● **TASK DETAILS**: Output every record verbatim, and omit each picture.

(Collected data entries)
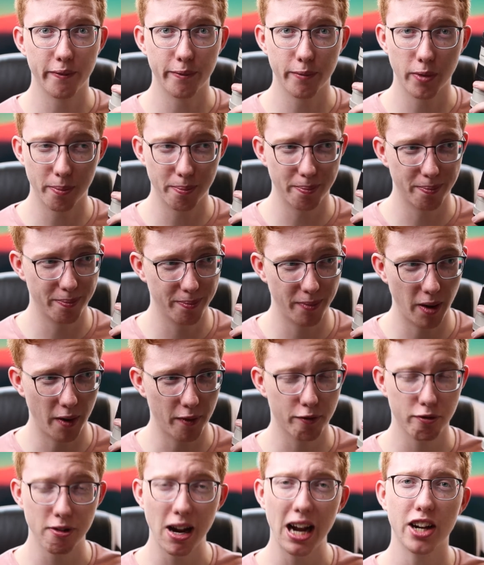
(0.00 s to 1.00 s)
for a
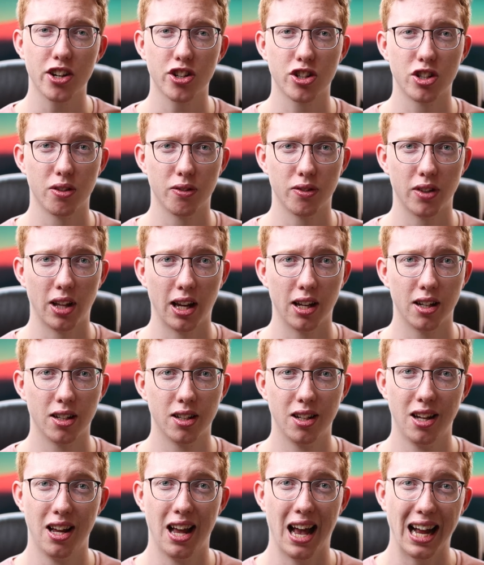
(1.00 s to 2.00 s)
fraction of that,
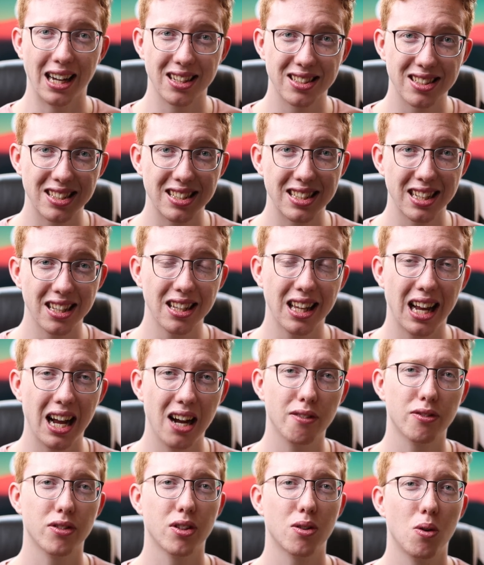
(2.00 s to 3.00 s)
and still
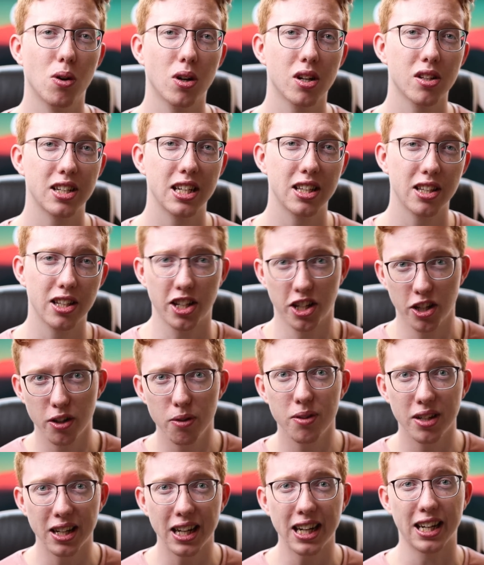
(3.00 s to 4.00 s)
have the quality that you
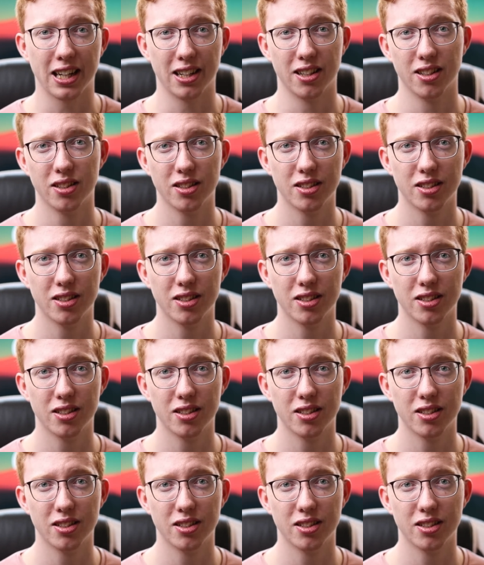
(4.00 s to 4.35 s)
need.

● **EXERCISE SOLUTION**:
(0.00 s to 1.00 s)
for a
(1.00 s to 2.00 s)
fraction of that,
(2.00 s to 3.00 s)
and still
(3.00 s to 4.00 s)
have the quality that you
(4.00 s to 4.35 s)
need.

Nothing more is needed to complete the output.